Toplumbilimci-Yazar Prof. Dr. Emre Kongar dün gece 'Genç Bakış'a konuk oldu.

Google Haberlere Abone ol
Emre Kongar: Akil insan olmazdım, kim kiminle ne barışı yapıyor?

Kanal D'de canlı yayın programına katılan Kongar, Reyhanlı saldırısı, Türkiye'nin Suriye politikası, çözüm süreci gibi önemli başlıklarda gençlerin sorularını cevapladı. İşte, Kocaeli Üniversitesi'nden ekrana gelen Abbas Güçlü ile Genç Bakış'ta Kongar'ın yaptığı açıklamalar: 





"TÜRKİYE İNSANLIĞIN ÜÇ DÖNEMİNİ AYNI ANDA YAŞIYOR



Şiddete bakmak için Türkiye'nin yapısındaki çok önemli bir çelişkiye bakmak lazım. Türkiye şu anda insanlık tarihinin üç halini birlikte yaşıyor. Tarım devrimi dönemi, endüstri devrimi dönemi ve bilişim dönemi. Bir insanı hem çocuk hem genç hem yaşlı yaptığınız zaman, o insan nasıl fıttırırsa, Türkiye de o şekilde bir fıttırma durumunda. 

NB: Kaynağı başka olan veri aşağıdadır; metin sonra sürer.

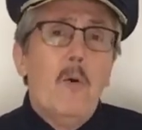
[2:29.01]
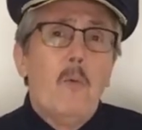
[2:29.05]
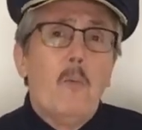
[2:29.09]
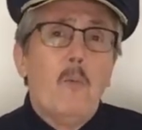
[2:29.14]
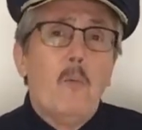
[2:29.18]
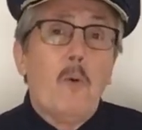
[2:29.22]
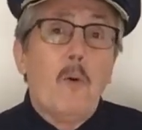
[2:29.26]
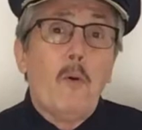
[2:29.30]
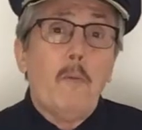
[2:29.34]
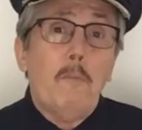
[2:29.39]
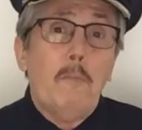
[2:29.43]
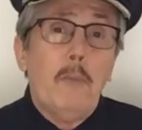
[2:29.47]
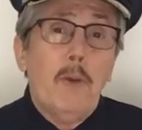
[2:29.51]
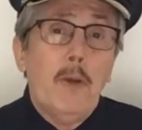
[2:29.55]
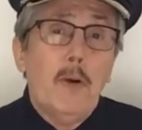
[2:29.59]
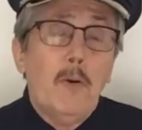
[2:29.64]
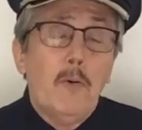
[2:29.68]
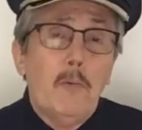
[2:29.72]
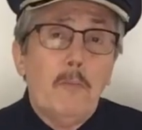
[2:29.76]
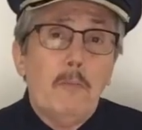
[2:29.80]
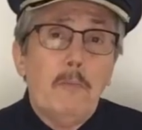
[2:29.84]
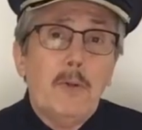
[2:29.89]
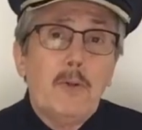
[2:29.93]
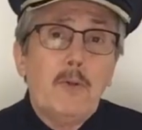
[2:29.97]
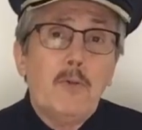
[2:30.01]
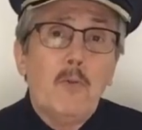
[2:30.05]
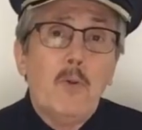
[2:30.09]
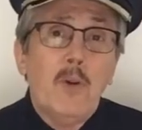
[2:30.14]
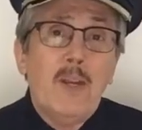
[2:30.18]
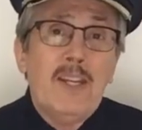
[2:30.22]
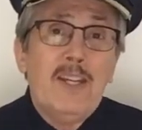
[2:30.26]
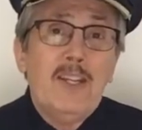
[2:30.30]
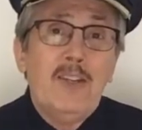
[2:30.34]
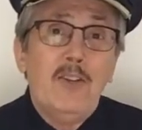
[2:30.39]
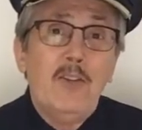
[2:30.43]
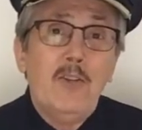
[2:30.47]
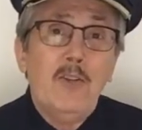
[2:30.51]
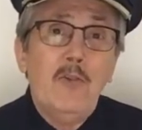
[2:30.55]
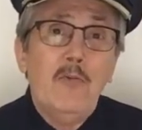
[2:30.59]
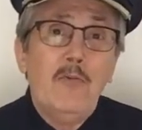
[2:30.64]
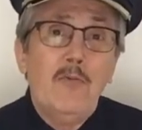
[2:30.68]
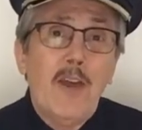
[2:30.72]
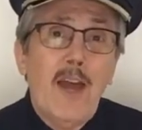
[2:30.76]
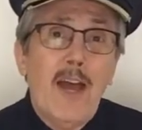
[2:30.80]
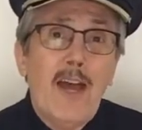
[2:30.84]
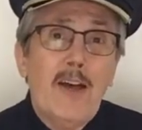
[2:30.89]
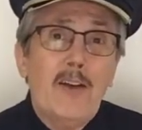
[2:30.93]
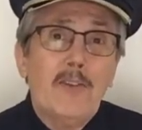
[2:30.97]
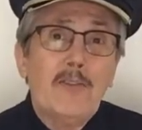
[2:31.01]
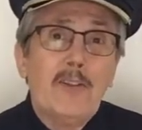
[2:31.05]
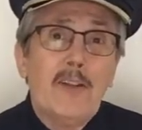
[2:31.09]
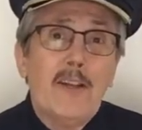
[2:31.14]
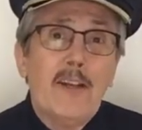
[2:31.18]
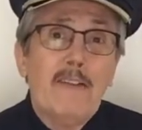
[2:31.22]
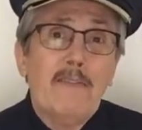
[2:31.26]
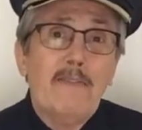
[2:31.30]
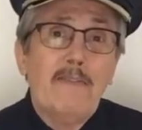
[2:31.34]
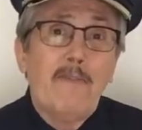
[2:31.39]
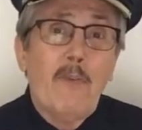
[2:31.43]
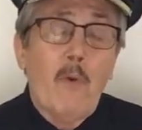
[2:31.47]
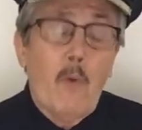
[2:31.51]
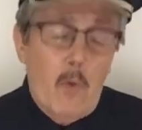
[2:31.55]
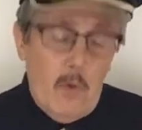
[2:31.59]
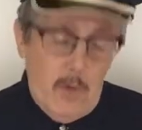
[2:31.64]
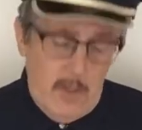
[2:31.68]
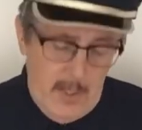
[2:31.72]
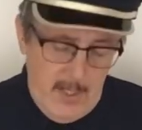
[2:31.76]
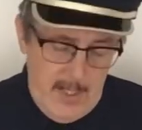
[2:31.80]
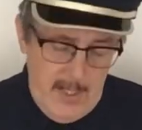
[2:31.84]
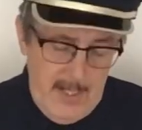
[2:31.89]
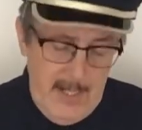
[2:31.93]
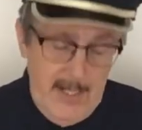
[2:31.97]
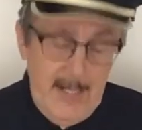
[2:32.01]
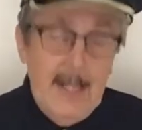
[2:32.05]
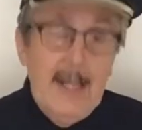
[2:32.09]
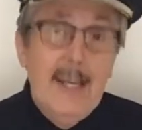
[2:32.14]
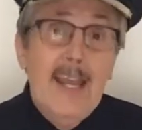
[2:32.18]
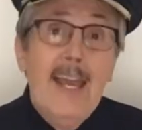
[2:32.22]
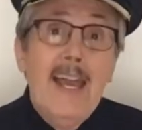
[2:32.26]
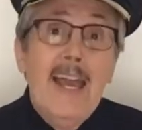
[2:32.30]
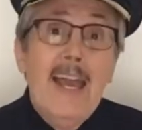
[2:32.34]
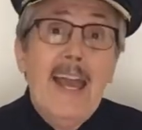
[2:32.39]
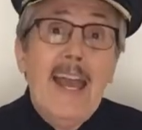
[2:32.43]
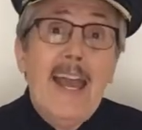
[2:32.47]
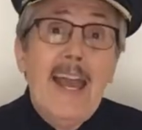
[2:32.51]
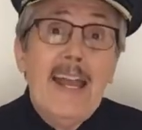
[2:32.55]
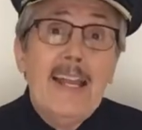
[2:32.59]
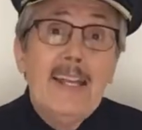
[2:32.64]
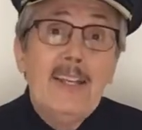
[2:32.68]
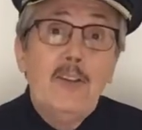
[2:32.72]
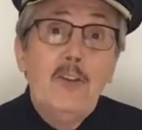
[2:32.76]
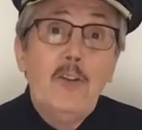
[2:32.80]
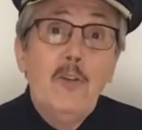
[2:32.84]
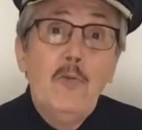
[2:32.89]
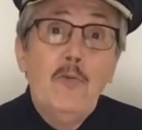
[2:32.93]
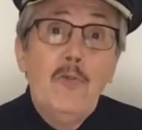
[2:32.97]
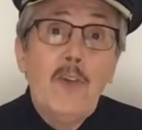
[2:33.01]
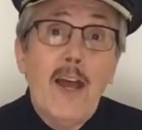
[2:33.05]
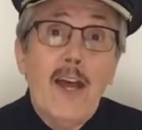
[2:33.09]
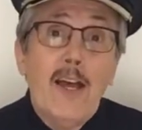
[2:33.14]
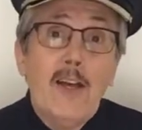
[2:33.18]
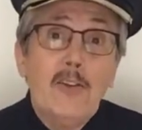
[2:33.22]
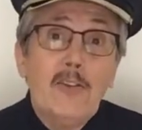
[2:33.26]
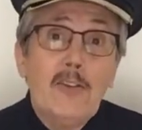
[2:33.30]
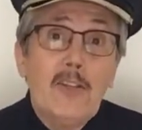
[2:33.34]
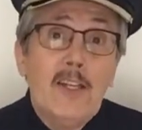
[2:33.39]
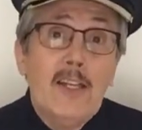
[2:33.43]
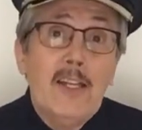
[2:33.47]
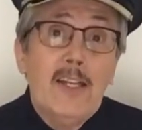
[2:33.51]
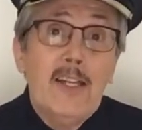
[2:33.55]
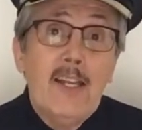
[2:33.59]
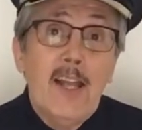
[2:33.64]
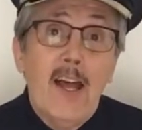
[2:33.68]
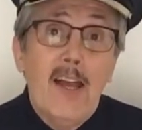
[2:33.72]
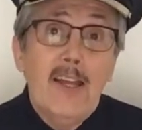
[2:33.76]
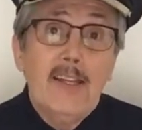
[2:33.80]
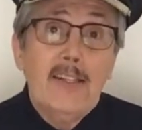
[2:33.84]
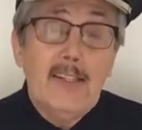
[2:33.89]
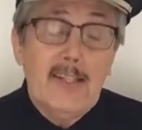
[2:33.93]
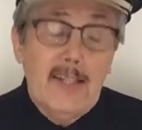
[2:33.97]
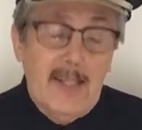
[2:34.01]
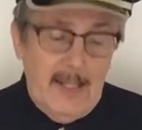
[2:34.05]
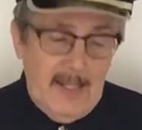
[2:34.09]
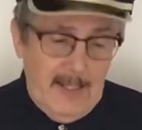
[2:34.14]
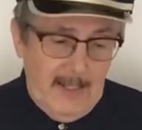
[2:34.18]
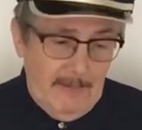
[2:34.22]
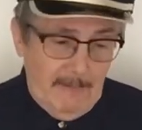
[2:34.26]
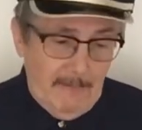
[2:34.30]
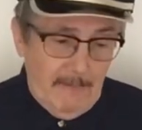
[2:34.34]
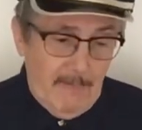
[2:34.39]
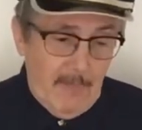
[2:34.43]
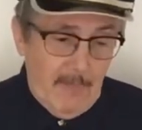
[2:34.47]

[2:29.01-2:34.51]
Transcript: were built between 2014 and 2019.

Türkiye'de her konu kuralla, barışla, uygarlıkla tartışarak değil, itiş kakışla, kaba kuvvetle, susturarak, döverek halledilmeye çalışılıyor.  Türkiye'deki ailelerin 3'te 2'sinde çocuklar, yarısında da kadın olan eşler şiddet görüyor. Dayakla büyüyen büyüdüğünde, dayak yemeden laf anlamıyor veya birine birşey anlatmak istediği zaman adam gibi anlatmıyor, döverek veya zor kullanarak anlatıyor. Aileden böyle görmüş. Korkunç birşey.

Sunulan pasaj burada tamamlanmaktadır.